#### Aim of the task:
Could you output all of the records below exactly as they appear?

START Exercise data

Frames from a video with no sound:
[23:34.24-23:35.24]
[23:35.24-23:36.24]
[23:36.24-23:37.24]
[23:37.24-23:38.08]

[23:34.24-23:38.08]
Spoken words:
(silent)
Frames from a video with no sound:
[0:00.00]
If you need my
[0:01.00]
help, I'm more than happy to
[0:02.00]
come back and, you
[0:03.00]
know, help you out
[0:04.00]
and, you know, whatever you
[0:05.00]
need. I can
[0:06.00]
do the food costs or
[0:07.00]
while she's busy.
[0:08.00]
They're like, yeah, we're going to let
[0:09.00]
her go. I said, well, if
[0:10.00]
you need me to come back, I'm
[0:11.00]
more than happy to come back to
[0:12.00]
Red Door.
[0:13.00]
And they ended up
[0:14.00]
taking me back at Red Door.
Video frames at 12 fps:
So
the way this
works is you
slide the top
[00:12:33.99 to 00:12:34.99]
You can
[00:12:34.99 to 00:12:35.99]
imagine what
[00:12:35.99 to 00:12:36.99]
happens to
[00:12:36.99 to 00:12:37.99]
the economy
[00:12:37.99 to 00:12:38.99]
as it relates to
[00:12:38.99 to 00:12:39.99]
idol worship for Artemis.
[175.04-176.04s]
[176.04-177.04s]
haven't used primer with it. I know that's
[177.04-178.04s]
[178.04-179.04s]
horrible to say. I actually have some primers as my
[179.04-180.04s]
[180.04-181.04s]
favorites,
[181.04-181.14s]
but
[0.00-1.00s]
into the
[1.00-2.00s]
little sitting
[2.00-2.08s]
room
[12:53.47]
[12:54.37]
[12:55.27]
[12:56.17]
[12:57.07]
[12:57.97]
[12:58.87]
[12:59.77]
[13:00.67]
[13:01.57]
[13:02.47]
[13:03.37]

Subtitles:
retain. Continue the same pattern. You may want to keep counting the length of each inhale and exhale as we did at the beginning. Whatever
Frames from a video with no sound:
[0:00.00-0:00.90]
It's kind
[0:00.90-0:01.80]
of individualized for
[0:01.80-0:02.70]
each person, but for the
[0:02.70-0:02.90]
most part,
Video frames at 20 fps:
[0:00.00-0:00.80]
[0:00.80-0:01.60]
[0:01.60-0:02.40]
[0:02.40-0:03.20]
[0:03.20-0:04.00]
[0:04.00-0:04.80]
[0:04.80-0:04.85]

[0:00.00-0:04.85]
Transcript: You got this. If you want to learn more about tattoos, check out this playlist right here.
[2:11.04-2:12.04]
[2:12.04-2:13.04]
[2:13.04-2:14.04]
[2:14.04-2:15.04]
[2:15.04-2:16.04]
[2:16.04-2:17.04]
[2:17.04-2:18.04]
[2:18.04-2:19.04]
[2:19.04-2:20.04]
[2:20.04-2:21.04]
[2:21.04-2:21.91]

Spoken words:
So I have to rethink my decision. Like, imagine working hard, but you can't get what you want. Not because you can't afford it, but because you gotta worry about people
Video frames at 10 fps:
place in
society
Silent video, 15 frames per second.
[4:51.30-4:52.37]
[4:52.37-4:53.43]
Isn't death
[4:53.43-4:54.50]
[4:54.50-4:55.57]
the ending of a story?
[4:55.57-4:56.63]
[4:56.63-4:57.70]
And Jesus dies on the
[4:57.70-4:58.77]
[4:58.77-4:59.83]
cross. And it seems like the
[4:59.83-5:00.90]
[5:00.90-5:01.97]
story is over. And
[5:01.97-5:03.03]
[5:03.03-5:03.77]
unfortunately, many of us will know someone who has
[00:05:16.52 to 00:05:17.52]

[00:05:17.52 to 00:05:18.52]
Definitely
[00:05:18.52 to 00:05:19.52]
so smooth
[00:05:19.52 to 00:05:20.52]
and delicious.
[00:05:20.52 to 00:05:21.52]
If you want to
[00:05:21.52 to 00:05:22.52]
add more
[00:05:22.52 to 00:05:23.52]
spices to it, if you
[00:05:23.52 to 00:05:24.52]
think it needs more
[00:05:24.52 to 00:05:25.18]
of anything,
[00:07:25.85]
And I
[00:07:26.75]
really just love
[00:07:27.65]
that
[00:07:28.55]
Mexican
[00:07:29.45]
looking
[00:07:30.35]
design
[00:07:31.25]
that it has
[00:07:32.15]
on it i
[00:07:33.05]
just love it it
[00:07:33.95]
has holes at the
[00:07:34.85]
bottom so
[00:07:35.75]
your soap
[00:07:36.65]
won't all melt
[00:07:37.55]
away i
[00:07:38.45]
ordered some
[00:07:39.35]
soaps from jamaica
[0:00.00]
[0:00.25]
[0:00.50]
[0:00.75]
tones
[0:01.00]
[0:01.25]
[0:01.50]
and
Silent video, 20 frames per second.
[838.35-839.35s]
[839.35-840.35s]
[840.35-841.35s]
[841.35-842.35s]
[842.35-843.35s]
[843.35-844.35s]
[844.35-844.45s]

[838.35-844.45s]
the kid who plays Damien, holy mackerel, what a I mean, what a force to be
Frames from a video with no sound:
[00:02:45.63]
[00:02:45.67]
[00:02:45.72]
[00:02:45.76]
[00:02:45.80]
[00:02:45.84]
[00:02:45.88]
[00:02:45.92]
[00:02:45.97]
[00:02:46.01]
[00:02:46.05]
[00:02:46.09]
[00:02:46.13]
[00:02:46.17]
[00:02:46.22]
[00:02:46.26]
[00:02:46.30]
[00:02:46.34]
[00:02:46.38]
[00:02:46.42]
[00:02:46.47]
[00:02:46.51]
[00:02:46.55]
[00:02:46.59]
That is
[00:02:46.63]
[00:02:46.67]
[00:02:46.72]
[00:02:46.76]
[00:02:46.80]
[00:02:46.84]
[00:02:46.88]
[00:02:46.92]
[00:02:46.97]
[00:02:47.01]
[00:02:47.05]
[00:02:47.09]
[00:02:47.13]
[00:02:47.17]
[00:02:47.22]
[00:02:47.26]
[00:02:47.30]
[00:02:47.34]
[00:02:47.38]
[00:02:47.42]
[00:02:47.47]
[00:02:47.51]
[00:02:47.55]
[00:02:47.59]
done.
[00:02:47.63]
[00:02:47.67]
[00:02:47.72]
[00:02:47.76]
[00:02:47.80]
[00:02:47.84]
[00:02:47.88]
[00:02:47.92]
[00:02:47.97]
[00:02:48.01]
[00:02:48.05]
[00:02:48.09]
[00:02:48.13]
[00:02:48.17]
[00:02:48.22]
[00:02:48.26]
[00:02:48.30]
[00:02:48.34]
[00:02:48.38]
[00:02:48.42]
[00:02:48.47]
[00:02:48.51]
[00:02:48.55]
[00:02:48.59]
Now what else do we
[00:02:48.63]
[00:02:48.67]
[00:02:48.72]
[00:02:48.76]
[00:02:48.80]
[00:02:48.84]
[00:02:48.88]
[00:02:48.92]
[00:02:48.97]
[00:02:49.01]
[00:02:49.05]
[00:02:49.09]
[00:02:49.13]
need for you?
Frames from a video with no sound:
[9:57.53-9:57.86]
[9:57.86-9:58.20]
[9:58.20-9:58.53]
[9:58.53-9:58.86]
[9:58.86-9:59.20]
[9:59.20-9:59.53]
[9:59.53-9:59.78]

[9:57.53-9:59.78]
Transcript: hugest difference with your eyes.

END Exercise data

#### Task result:
Frames from a video with no sound:
[23:34.24-23:35.24]
[23:35.24-23:36.24]
[23:36.24-23:37.24]
[23:37.24-23:38.08]

[23:34.24-23:38.08]
Spoken words:
(silent)
Frames from a video with no sound:
[0:00.00]
If you need my
[0:01.00]
help, I'm more than happy to
[0:02.00]
come back and, you
[0:03.00]
know, help you out
[0:04.00]
and, you know, whatever you
[0:05.00]
need. I can
[0:06.00]
do the food costs or
[0:07.00]
while she's busy.
[0:08.00]
They're like, yeah, we're going to let
[0:09.00]
her go. I said, well, if
[0:10.00]
you need me to come back, I'm
[0:11.00]
more than happy to come back to
[0:12.00]
Red Door.
[0:13.00]
And they ended up
[0:14.00]
taking me back at Red Door.
Video frames at 12 fps:
So
the way this
works is you
slide the top
[00:12:33.99 to 00:12:34.99]
You can
[00:12:34.99 to 00:12:35.99]
imagine what
[00:12:35.99 to 00:12:36.99]
happens to
[00:12:36.99 to 00:12:37.99]
the economy
[00:12:37.99 to 00:12:38.99]
as it relates to
[00:12:38.99 to 00:12:39.99]
idol worship for Artemis.
[175.04-176.04s]
[176.04-177.04s]
haven't used primer with it. I know that's
[177.04-178.04s]
[178.04-179.04s]
horrible to say. I actually have some primers as my
[179.04-180.04s]
[180.04-181.04s]
favorites,
[181.04-181.14s]
but
[0.00-1.00s]
into the
[1.00-2.00s]
little sitting
[2.00-2.08s]
room
[12:53.47]
[12:54.37]
[12:55.27]
[12:56.17]
[12:57.07]
[12:57.97]
[12:58.87]
[12:59.77]
[13:00.67]
[13:01.57]
[13:02.47]
[13:03.37]

Subtitles:
retain. Continue the same pattern. You may want to keep counting the length of each inhale and exhale as we did at the beginning. Whatever
Frames from a video with no sound:
[0:00.00-0:00.90]
It's kind
[0:00.90-0:01.80]
of individualized for
[0:01.80-0:02.70]
each person, but for the
[0:02.70-0:02.90]
most part,
Video frames at 20 fps:
[0:00.00-0:00.80]
[0:00.80-0:01.60]
[0:01.60-0:02.40]
[0:02.40-0:03.20]
[0:03.20-0:04.00]
[0:04.00-0:04.80]
[0:04.80-0:04.85]

[0:00.00-0:04.85]
Transcript: You got this. If you want to learn more about tattoos, check out this playlist right here.
[2:11.04-2:12.04]
[2:12.04-2:13.04]
[2:13.04-2:14.04]
[2:14.04-2:15.04]
[2:15.04-2:16.04]
[2:16.04-2:17.04]
[2:17.04-2:18.04]
[2:18.04-2:19.04]
[2:19.04-2:20.04]
[2:20.04-2:21.04]
[2:21.04-2:21.91]

Spoken words:
So I have to rethink my decision. Like, imagine working hard, but you can't get what you want. Not because you can't afford it, but because you gotta worry about people
Video frames at 10 fps:
place in
society
Silent video, 15 frames per second.
[4:51.30-4:52.37]
[4:52.37-4:53.43]
Isn't death
[4:53.43-4:54.50]
[4:54.50-4:55.57]
the ending of a story?
[4:55.57-4:56.63]
[4:56.63-4:57.70]
And Jesus dies on the
[4:57.70-4:58.77]
[4:58.77-4:59.83]
cross. And it seems like the
[4:59.83-5:00.90]
[5:00.90-5:01.97]
story is over. And
[5:01.97-5:03.03]
[5:03.03-5:03.77]
unfortunately, many of us will know someone who has
[00:05:16.52 to 00:05:17.52]

[00:05:17.52 to 00:05:18.52]
Definitely
[00:05:18.52 to 00:05:19.52]
so smooth
[00:05:19.52 to 00:05:20.52]
and delicious.
[00:05:20.52 to 00:05:21.52]
If you want to
[00:05:21.52 to 00:05:22.52]
add more
[00:05:22.52 to 00:05:23.52]
spices to it, if you
[00:05:23.52 to 00:05:24.52]
think it needs more
[00:05:24.52 to 00:05:25.18]
of anything,
[00:07:25.85]
And I
[00:07:26.75]
really just love
[00:07:27.65]
that
[00:07:28.55]
Mexican
[00:07:29.45]
looking
[00:07:30.35]
design
[00:07:31.25]
that it has
[00:07:32.15]
on it i
[00:07:33.05]
just love it it
[00:07:33.95]
has holes at the
[00:07:34.85]
bottom so
[00:07:35.75]
your soap
[00:07:36.65]
won't all melt
[00:07:37.55]
away i
[00:07:38.45]
ordered some
[00:07:39.35]
soaps from jamaica
[0:00.00]
[0:00.25]
[0:00.50]
[0:00.75]
tones
[0:01.00]
[0:01.25]
[0:01.50]
and
Silent video, 20 frames per second.
[838.35-839.35s]
[839.35-840.35s]
[840.35-841.35s]
[841.35-842.35s]
[842.35-843.35s]
[843.35-844.35s]
[844.35-844.45s]

[838.35-844.45s]
the kid who plays Damien, holy mackerel, what a I mean, what a force to be
Frames from a video with no sound:
[00:02:45.63]
[00:02:45.67]
[00:02:45.72]
[00:02:45.76]
[00:02:45.80]
[00:02:45.84]
[00:02:45.88]
[00:02:45.92]
[00:02:45.97]
[00:02:46.01]
[00:02:46.05]
[00:02:46.09]
[00:02:46.13]
[00:02:46.17]
[00:02:46.22]
[00:02:46.26]
[00:02:46.30]
[00:02:46.34]
[00:02:46.38]
[00:02:46.42]
[00:02:46.47]
[00:02:46.51]
[00:02:46.55]
[00:02:46.59]
That is
[00:02:46.63]
[00:02:46.67]
[00:02:46.72]
[00:02:46.76]
[00:02:46.80]
[00:02:46.84]
[00:02:46.88]
[00:02:46.92]
[00:02:46.97]
[00:02:47.01]
[00:02:47.05]
[00:02:47.09]
[00:02:47.13]
[00:02:47.17]
[00:02:47.22]
[00:02:47.26]
[00:02:47.30]
[00:02:47.34]
[00:02:47.38]
[00:02:47.42]
[00:02:47.47]
[00:02:47.51]
[00:02:47.55]
[00:02:47.59]
done.
[00:02:47.63]
[00:02:47.67]
[00:02:47.72]
[00:02:47.76]
[00:02:47.80]
[00:02:47.84]
[00:02:47.88]
[00:02:47.92]
[00:02:47.97]
[00:02:48.01]
[00:02:48.05]
[00:02:48.09]
[00:02:48.13]
[00:02:48.17]
[00:02:48.22]
[00:02:48.26]
[00:02:48.30]
[00:02:48.34]
[00:02:48.38]
[00:02:48.42]
[00:02:48.47]
[00:02:48.51]
[00:02:48.55]
[00:02:48.59]
Now what else do we
[00:02:48.63]
[00:02:48.67]
[00:02:48.72]
[00:02:48.76]
[00:02:48.80]
[00:02:48.84]
[00:02:48.88]
[00:02:48.92]
[00:02:48.97]
[00:02:49.01]
[00:02:49.05]
[00:02:49.09]
[00:02:49.13]
need for you?
Frames from a video with no sound:
[9:57.53-9:57.86]
[9:57.86-9:58.20]
[9:58.20-9:58.53]
[9:58.53-9:58.86]
[9:58.86-9:59.20]
[9:59.20-9:59.53]
[9:59.53-9:59.78]

[9:57.53-9:59.78]
Transcript: hugest difference with your eyes.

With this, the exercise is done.